Your task
Please repeat the entries below exactly as written, leaving out any images.

Dataset records
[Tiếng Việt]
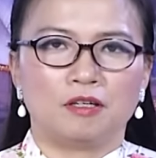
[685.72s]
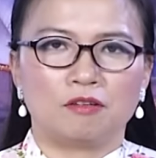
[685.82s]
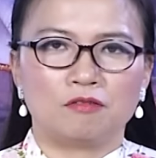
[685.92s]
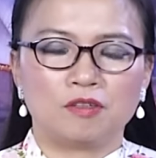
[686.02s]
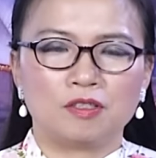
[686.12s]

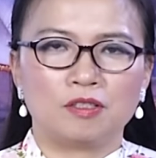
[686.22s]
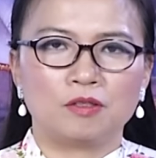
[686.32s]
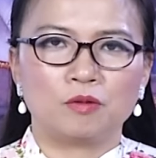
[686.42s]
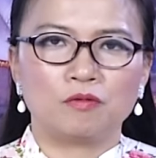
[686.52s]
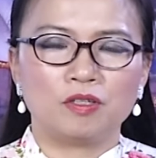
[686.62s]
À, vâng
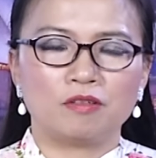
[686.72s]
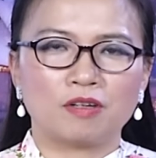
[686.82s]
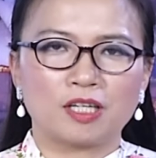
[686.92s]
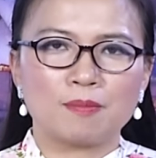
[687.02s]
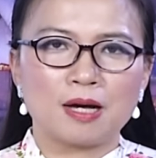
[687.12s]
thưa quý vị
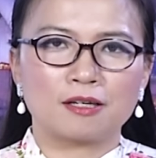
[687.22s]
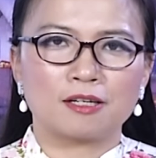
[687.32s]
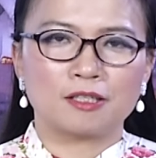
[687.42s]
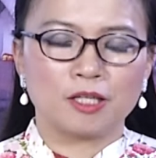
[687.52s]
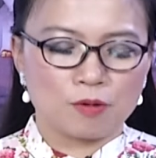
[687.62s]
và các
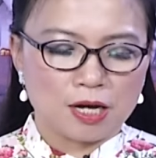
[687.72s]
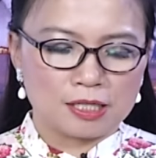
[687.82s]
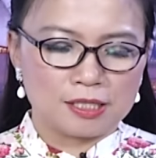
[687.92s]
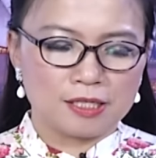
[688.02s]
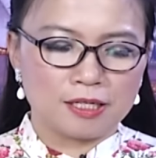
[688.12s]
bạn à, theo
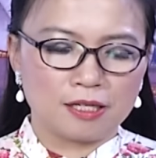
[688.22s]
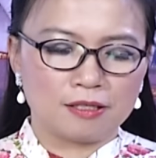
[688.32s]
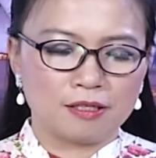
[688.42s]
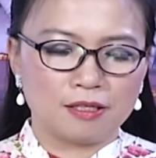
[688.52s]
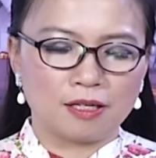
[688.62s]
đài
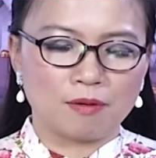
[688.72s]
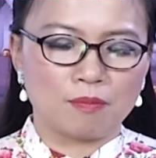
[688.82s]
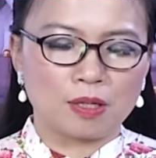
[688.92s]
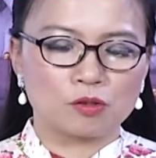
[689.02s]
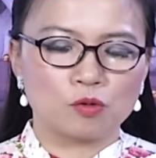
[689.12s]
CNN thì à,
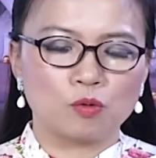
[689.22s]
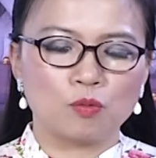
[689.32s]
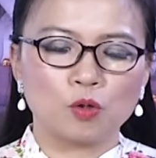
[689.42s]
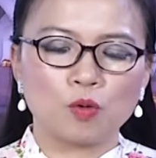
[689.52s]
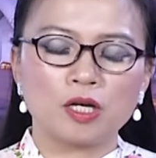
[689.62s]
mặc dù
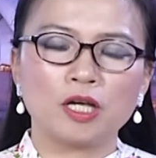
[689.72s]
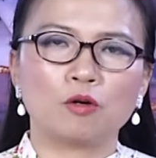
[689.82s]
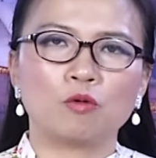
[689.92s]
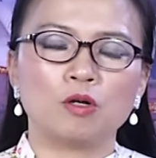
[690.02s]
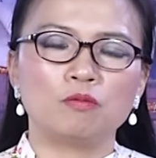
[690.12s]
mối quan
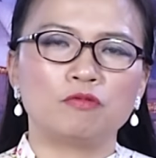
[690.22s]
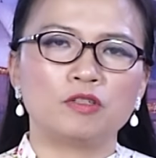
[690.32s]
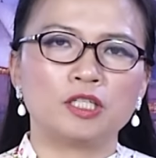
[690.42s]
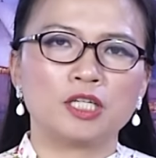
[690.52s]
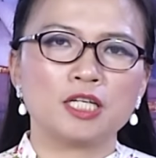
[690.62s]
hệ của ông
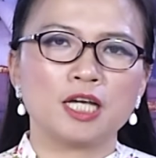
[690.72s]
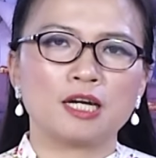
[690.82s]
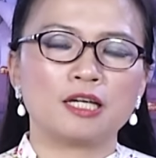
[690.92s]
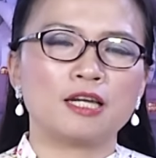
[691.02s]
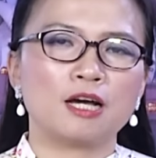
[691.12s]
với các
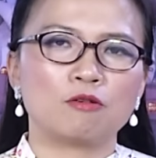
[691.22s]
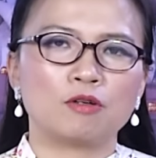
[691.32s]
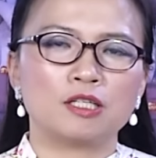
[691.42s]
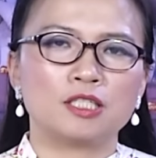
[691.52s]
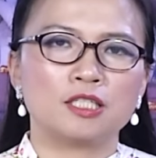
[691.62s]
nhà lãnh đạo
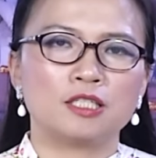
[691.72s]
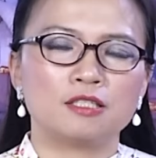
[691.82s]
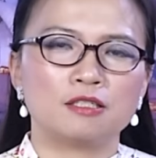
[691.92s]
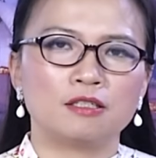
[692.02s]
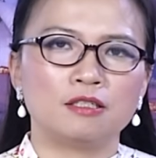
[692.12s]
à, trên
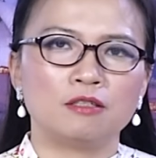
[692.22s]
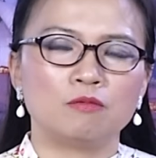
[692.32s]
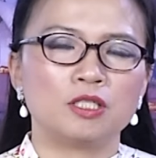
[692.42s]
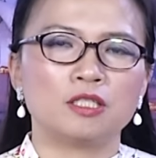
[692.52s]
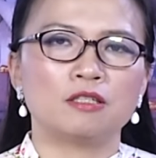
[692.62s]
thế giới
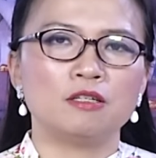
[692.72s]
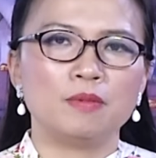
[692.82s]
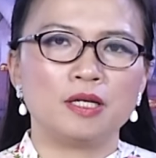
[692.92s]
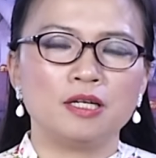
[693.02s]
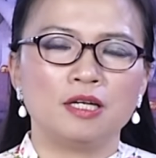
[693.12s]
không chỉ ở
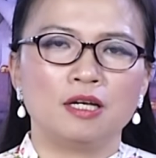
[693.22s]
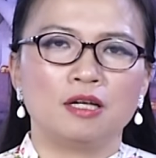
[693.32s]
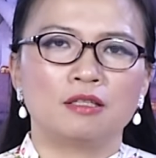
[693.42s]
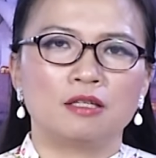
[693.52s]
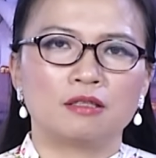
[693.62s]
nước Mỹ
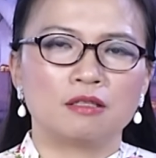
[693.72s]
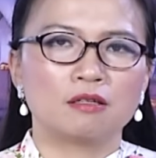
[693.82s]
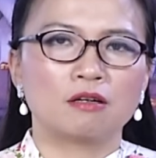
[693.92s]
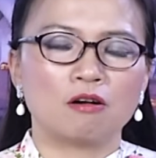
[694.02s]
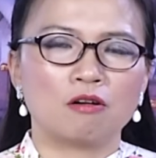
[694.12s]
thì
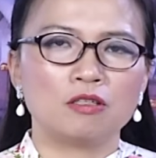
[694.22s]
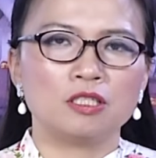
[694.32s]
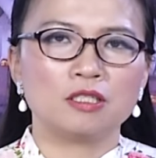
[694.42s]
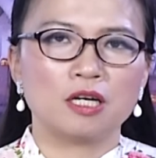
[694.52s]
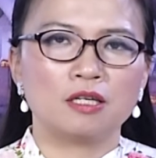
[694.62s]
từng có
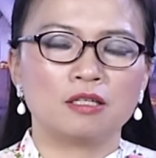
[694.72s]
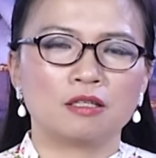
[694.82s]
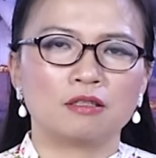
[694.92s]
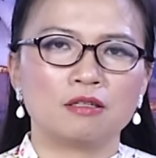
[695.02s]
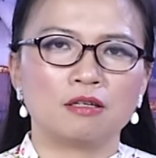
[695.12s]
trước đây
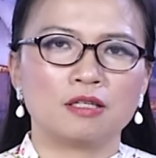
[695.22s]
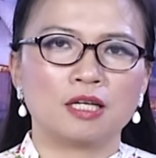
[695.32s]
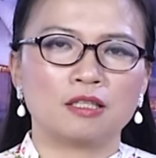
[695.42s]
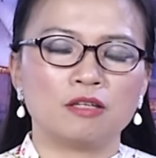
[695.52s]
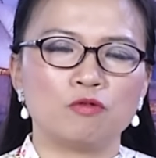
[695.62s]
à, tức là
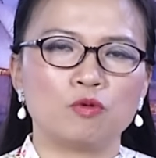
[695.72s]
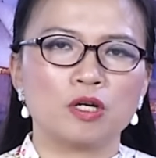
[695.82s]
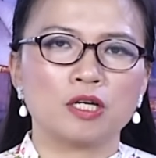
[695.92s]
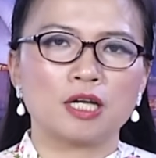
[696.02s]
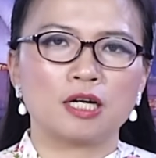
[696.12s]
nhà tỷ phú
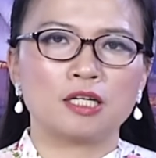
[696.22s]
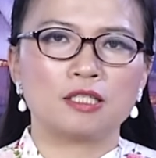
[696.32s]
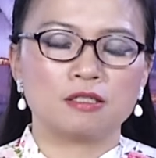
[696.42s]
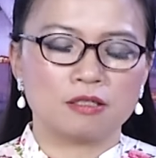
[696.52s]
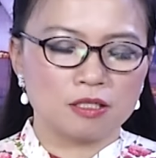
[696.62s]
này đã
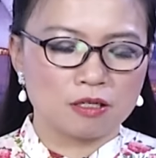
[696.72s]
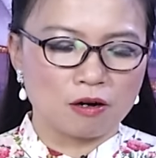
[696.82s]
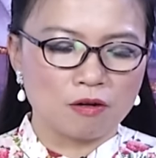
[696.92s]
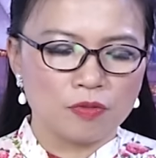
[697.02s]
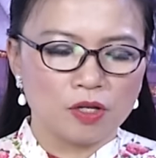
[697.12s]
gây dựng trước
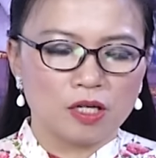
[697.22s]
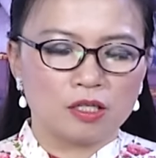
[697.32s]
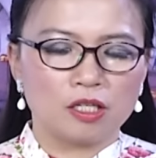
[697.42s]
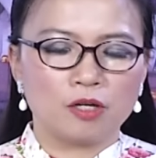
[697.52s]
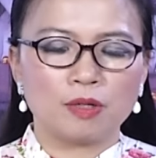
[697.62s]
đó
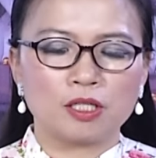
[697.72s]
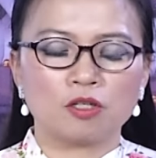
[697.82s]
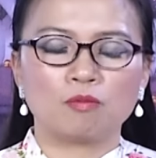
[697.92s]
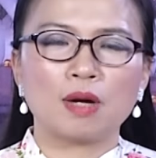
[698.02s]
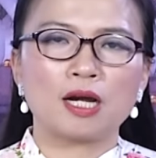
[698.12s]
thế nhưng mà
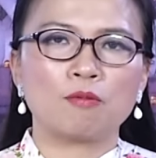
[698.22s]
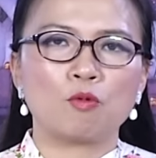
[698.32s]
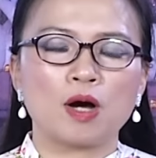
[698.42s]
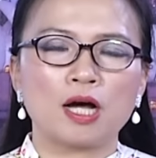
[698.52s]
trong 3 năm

Task response
[Tiếng Việt]
[685.72s]
[685.82s]
[685.92s]
[686.02s]
[686.12s]

[686.22s]
[686.32s]
[686.42s]
[686.52s]
[686.62s]
À, vâng
[686.72s]
[686.82s]
[686.92s]
[687.02s]
[687.12s]
thưa quý vị
[687.22s]
[687.32s]
[687.42s]
[687.52s]
[687.62s]
và các
[687.72s]
[687.82s]
[687.92s]
[688.02s]
[688.12s]
bạn à, theo
[688.22s]
[688.32s]
[688.42s]
[688.52s]
[688.62s]
đài
[688.72s]
[688.82s]
[688.92s]
[689.02s]
[689.12s]
CNN thì à,
[689.22s]
[689.32s]
[689.42s]
[689.52s]
[689.62s]
mặc dù
[689.72s]
[689.82s]
[689.92s]
[690.02s]
[690.12s]
mối quan
[690.22s]
[690.32s]
[690.42s]
[690.52s]
[690.62s]
hệ của ông
[690.72s]
[690.82s]
[690.92s]
[691.02s]
[691.12s]
với các
[691.22s]
[691.32s]
[691.42s]
[691.52s]
[691.62s]
nhà lãnh đạo
[691.72s]
[691.82s]
[691.92s]
[692.02s]
[692.12s]
à, trên
[692.22s]
[692.32s]
[692.42s]
[692.52s]
[692.62s]
thế giới
[692.72s]
[692.82s]
[692.92s]
[693.02s]
[693.12s]
không chỉ ở
[693.22s]
[693.32s]
[693.42s]
[693.52s]
[693.62s]
nước Mỹ
[693.72s]
[693.82s]
[693.92s]
[694.02s]
[694.12s]
thì
[694.22s]
[694.32s]
[694.42s]
[694.52s]
[694.62s]
từng có
[694.72s]
[694.82s]
[694.92s]
[695.02s]
[695.12s]
trước đây
[695.22s]
[695.32s]
[695.42s]
[695.52s]
[695.62s]
à, tức là
[695.72s]
[695.82s]
[695.92s]
[696.02s]
[696.12s]
nhà tỷ phú
[696.22s]
[696.32s]
[696.42s]
[696.52s]
[696.62s]
này đã
[696.72s]
[696.82s]
[696.92s]
[697.02s]
[697.12s]
gây dựng trước
[697.22s]
[697.32s]
[697.42s]
[697.52s]
[697.62s]
đó
[697.72s]
[697.82s]
[697.92s]
[698.02s]
[698.12s]
thế nhưng mà
[698.22s]
[698.32s]
[698.42s]
[698.52s]
trong 3 năm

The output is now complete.